Page:Flaubert Édition Conard Correspondance 2.djvu/247

Le texte de cette page a été corrigé et est conforme au fac-similé.
241
DE GUSTAVE FLAUBERT.

C’est tout profil, et ça passe près de vous comme des ombres.

Au milieu du jour, à l’heure la plus chaude, quand la lumière tombe d’aplomb, quand nous cheminons sans parler sur nos maigres et solides chevaux et que les mulets fatigués tendent au vent leurs gencives blanchies par la soif, c’est alors qu’on voit sortir les lézards du tronc creux des oliviers et que sur les haies de nopals s’avance, en levant les pattes, le caméléon prudent qui roule ses yeux ronds.

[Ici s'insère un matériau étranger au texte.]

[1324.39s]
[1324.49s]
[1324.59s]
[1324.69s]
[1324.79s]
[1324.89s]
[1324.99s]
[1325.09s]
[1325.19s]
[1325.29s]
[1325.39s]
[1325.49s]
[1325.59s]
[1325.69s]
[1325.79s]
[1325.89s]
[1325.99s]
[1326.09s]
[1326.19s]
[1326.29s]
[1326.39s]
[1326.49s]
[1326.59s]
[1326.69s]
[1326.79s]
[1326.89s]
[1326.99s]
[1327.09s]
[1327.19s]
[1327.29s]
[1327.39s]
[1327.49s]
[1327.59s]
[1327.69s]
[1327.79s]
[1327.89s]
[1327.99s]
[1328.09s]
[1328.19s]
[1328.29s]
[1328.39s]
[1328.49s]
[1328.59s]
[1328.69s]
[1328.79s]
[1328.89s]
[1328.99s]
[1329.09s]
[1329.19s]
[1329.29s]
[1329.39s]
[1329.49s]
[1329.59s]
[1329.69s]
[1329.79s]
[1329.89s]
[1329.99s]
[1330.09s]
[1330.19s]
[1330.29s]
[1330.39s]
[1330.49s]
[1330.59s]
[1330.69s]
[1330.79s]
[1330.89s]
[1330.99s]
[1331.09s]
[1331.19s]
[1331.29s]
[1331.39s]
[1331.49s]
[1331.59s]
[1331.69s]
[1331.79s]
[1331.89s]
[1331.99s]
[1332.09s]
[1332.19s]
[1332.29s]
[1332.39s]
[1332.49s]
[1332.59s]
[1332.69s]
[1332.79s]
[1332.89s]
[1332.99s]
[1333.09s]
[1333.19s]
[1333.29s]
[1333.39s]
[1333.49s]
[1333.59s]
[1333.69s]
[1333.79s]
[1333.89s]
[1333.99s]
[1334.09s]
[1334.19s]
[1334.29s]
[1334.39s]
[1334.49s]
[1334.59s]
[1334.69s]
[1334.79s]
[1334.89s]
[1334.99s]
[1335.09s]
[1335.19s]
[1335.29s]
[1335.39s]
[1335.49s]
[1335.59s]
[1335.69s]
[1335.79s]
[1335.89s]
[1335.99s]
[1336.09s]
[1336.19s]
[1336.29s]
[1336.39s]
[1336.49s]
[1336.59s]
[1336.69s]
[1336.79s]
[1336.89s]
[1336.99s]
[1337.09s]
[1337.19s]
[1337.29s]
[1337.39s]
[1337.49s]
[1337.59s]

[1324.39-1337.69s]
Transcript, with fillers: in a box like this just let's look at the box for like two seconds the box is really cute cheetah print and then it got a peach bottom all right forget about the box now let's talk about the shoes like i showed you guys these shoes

Il y a deux ou trois jours nous sommes allés voir la léproserie. C’est hors la ville, près d’un marais d’où des corbeaux et des gypaètes se sont envolés à notre approche. Ils sont là, les pauvres misérables, hommes et femmes (une douzaine peut-être), tous ensemble. Il n’y a plus de voiles pour cacher les visages, de distinction de sexes. Ils ont des marques de croûtes purulentes, des trous à la place du nez, et j’ai mis mon lorgnon pour distinguer à l’un d’eux si c’était des loques verdâtres ou ses mains qui lui pendaient au bout des mains (sic). C’étaient ses mains. (Ô coloristes, où êtes-vous donc ?) Il s’était traîné pour boire auprès de la fontaine. Sa bouche, dont les lèvres étaient enlevées comme par une brûlure, laissait voir le fond de son gosier. Il râlait en tendant vers nous ses lambeaux de chair livides. Et la nature calme tout à l’entour ! de l’eau qui coulait, des arbres verts tout frissonnants de sève et de jeunesse, de l’ombre fraîche sous le soleil chaud. Puis deux ou trois poules, qui picotaient par terre dans l’espèce de basse-cour où ils sont. Les clôtures étaient en bon état ; leur logement même est très propre.